"Sweat" at the Fulton Theatre, 2

From left, Rick Kopecky and Joel Ashur in a scene from "Sweat" at the Fulton Theatre.

One of the first people you see while watching a production of "Sweat" is a man with a swastika tattooed on his face sitting at a parole office with a black eye.

The story doesn't get any lighter from there. In fact, the tension escalates until a breaking point changes the story entirely.

"Sweat" recently debuted at Fulton Theatre as part of the Ellen Arnold Groff Studio Series. The Pulitzer Prize winning play runs through April 24.

Two-time Pulitzer Prize winning playwright Lynn Nottage, whose works include “Sweat” and “Ruined,” visited the Fulton Sunday to talk to an invitation-only group of around 100 people about her background and the inspiration behind the play.

Attendees included the cast of "Sweat," which had just finished its performance half an hour before, as well as some of the cast of "Smokey Joe's Cafe," the Fulton's mainstage play that debuts Thursday, local theater professors, former Lancaster city mayor J. Richard Gray and Lancaster city council president Ismail Smith-Wade-El.

When Nottage walked to the front of Castagna Hall, she was met with roaring applause and a standing ovation.

Kevin Ressler, president of the United Way of Lancaster County, moderated the event and interviewed Nottage. Ressler says he fell in love with theater when he saw a production of "Man of La Mancha" for the first time, and then felt represented when he saw a performance of "Othello."

Ressler, beaming, told Nottage, "We are honored with your presence."

Nottage launched into her love for storytelling, citing how her mother was a teacher and would often have other women teachers sitting at the kitchen table, talking about what ails them. She was inspired by oral storytelling, so she began to write performances for her and her little brother to perform. 

Nottage didn't always know she wanted to be a playwright, she says, though she was involved in many theater-adjacent projects growing up. She was accepted into a mentorship program, where she was mentored in composition as a piano player. She says realized she was much more of a storyteller than a composer.

Like most writers and artists, Nottage says she struggles with the tension between grandiosity and despair when writing her stories. But, winning two Pulitzer Prizes for drama is validating, Nottage says.

"(It gives a) dollop of validation," Nottage says. "Suddenly, I have this national platform."

Nottage says the awards made no change to who she was as a person, but changed who she was as an artist. Suddenly, she could write with a larger audience in mind.

"Sweat" came about while Nottage was thinking of something to create for the Oregon Shakespeare Festival. One of her close friends emailed her and told her she was having a hard time, despite looking so put-together, Nottage says. And, she found inspiration in that.

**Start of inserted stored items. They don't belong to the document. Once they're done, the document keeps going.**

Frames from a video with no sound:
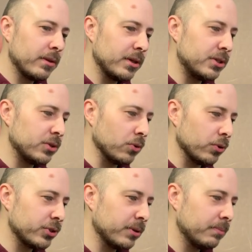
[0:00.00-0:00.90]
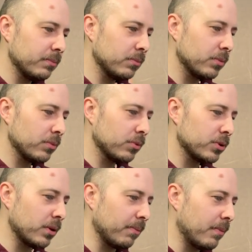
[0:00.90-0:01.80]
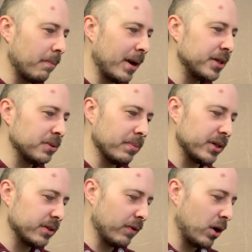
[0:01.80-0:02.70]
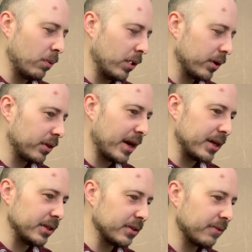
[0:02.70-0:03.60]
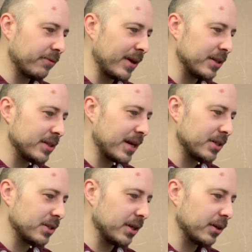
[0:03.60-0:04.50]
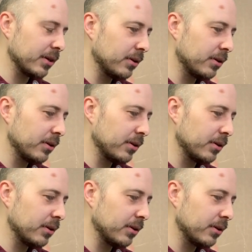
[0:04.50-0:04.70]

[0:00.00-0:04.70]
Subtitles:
This is awesome. It's an amazing piece of artwork. That is fantastic.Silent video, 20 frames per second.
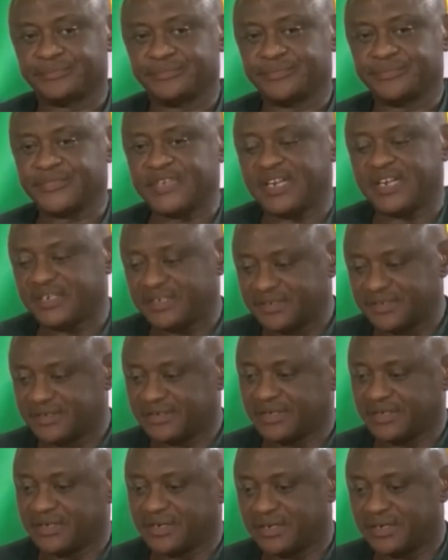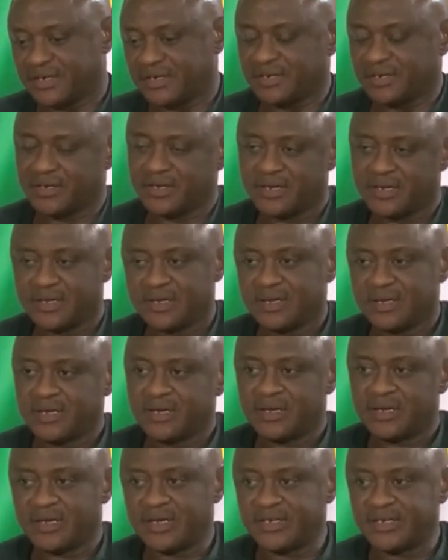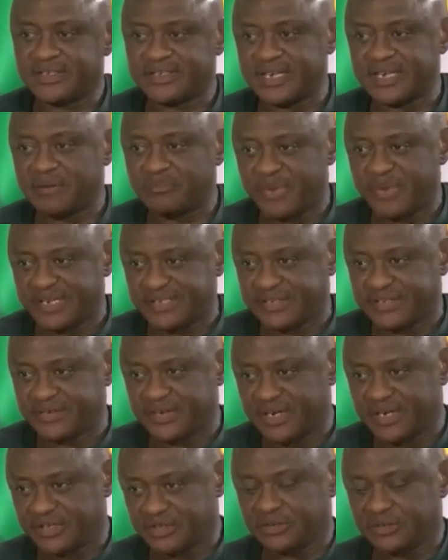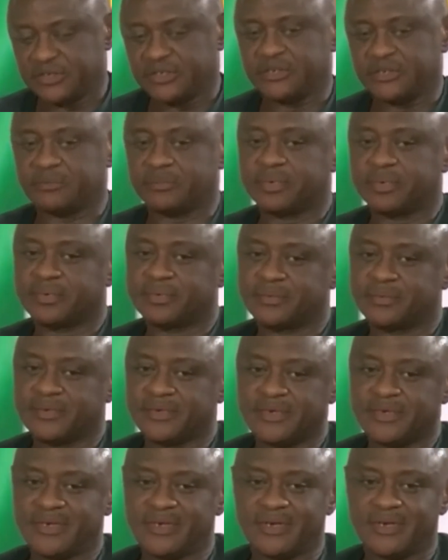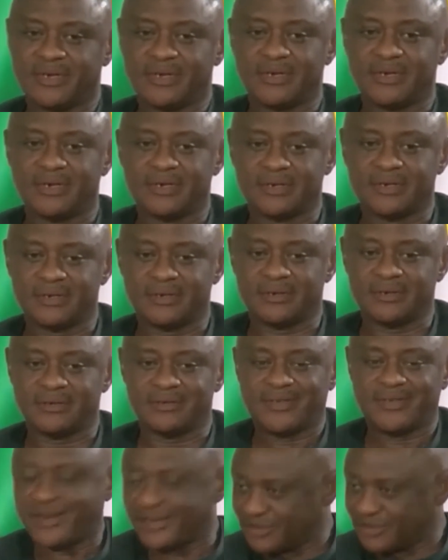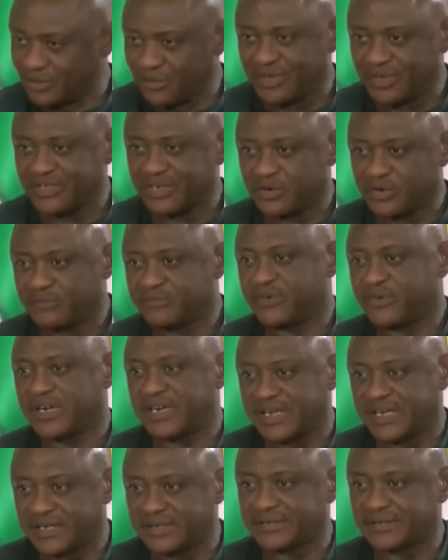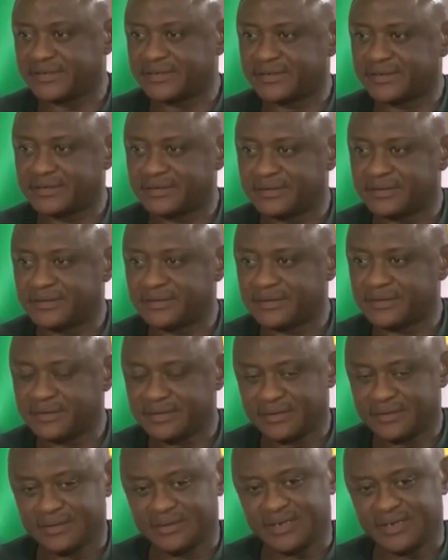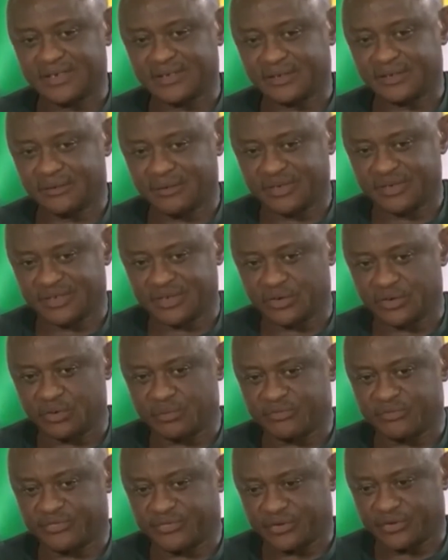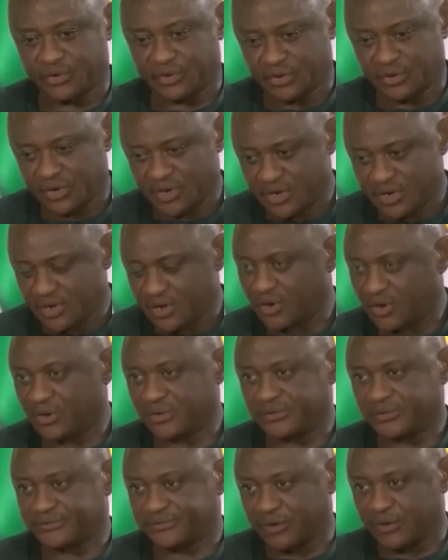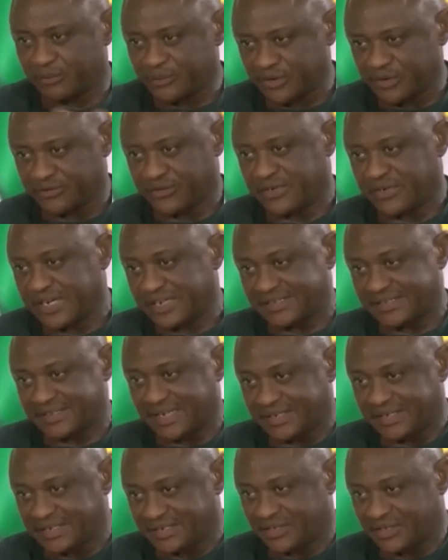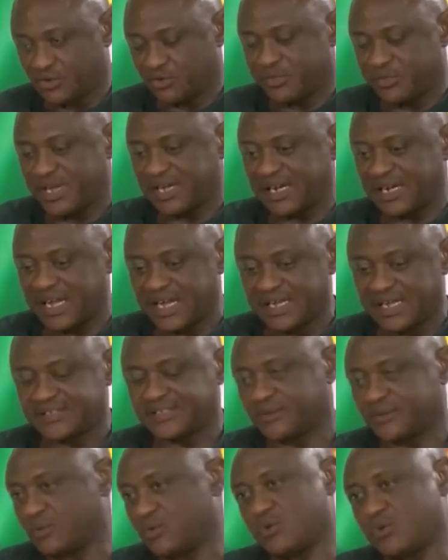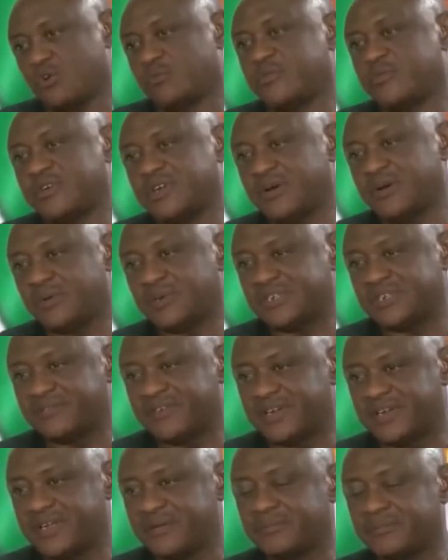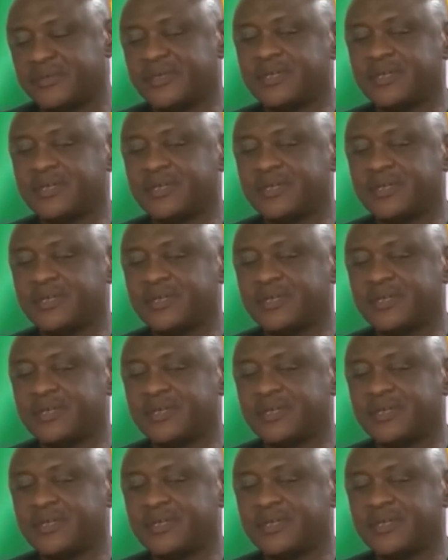that is inter-party relationship, there is always a room for alliance. There is always a room for all forms of understanding. It could be alliance, it could come under whatever name.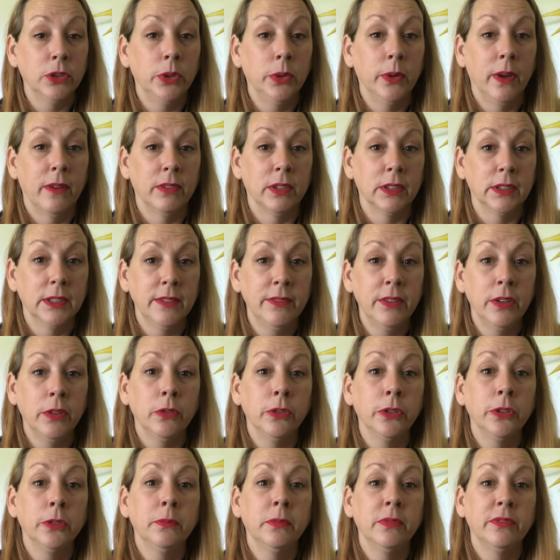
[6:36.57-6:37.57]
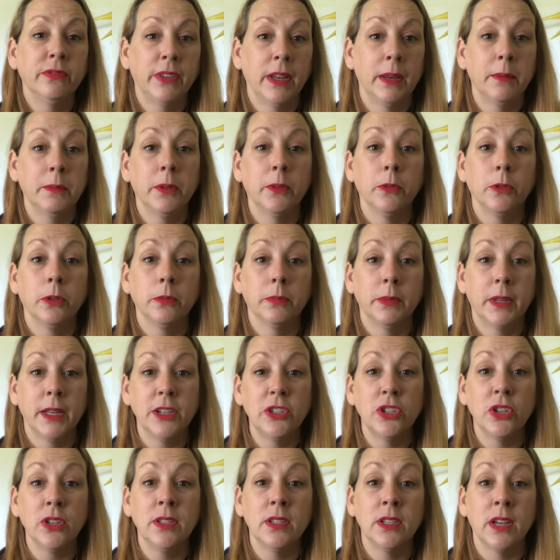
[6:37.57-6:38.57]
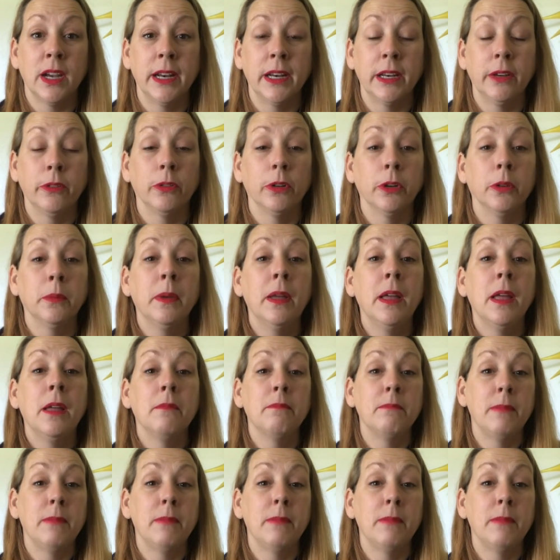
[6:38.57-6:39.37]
you have a living room, family room, kitchen, dining room,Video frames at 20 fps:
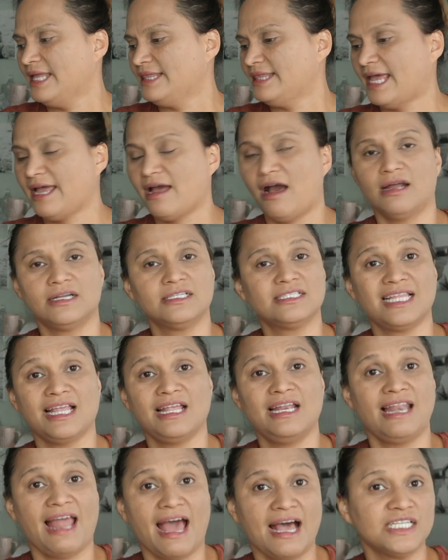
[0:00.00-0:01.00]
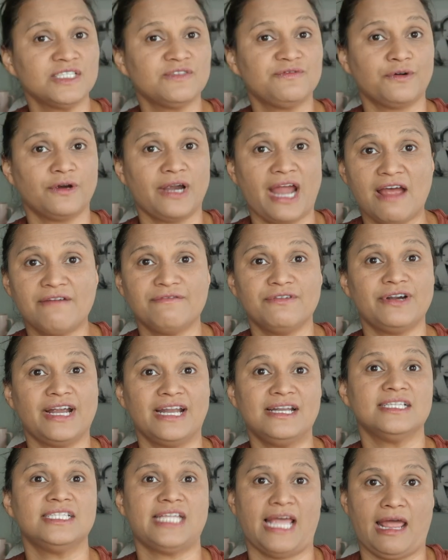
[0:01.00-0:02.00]
They honestly last forever
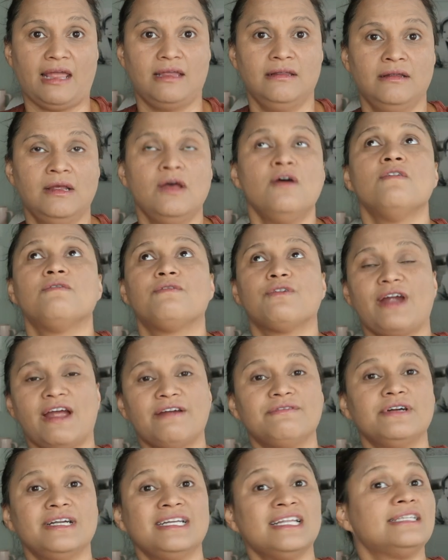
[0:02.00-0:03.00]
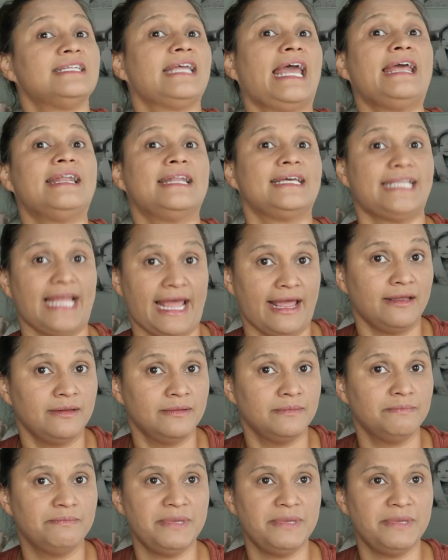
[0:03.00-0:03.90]
and a day. Forever and a day and a day.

After researching heavily, Nottage found interest in the "De-Industrial Revolution," or the move away from good-paying factory jobs that kept cities running. 

"Sweat" mainly follows the paths of a Black and a white family, as well as a white bartender and a Hispanic bar worker. The play is set in a bar, as Nottage says she felt inspired by how people talk when they have a little bit of "social lubrication." The fictional bar is a gathering place for many factory workers to get a drink after work, and the people who go there are largely lifelong friends without any acknowledgement of social standing — that is, until a Black woman earns a promotion and becomes one of the upper-level managers at the factory.

As the factory moves its business outside the country, suddenly the friends' well-paying jobs are terminated and they're locked out from working. The play chronicles the slow fracturing of the bonds that once tied them.

Being that Reading is primarily working-class town, where according to the American Community Survey more than 35% of its residents are living in poverty, Nottage worked with the United Way and talked with people living in Reading to make sure she didn't exploit people or their stories.

Nottage eventually brought the production to Reading, putting it in an accessible location, and nearly 500 people showed up. Afterwards, people stood up and told their stories to her, speaking about how they had gone through similar things in the real-world that she depicted in the play.

After Ressler finished asking questions, the floor opened for an audience Q&A. 

One of the cast members of "Sweat" asked Nottage why she ended the play the way she did. It ends with a dramatic and jarring scene, cutting off before any relief.

Nottage says, simply, "There wasn't a way to answer the questions I was asking."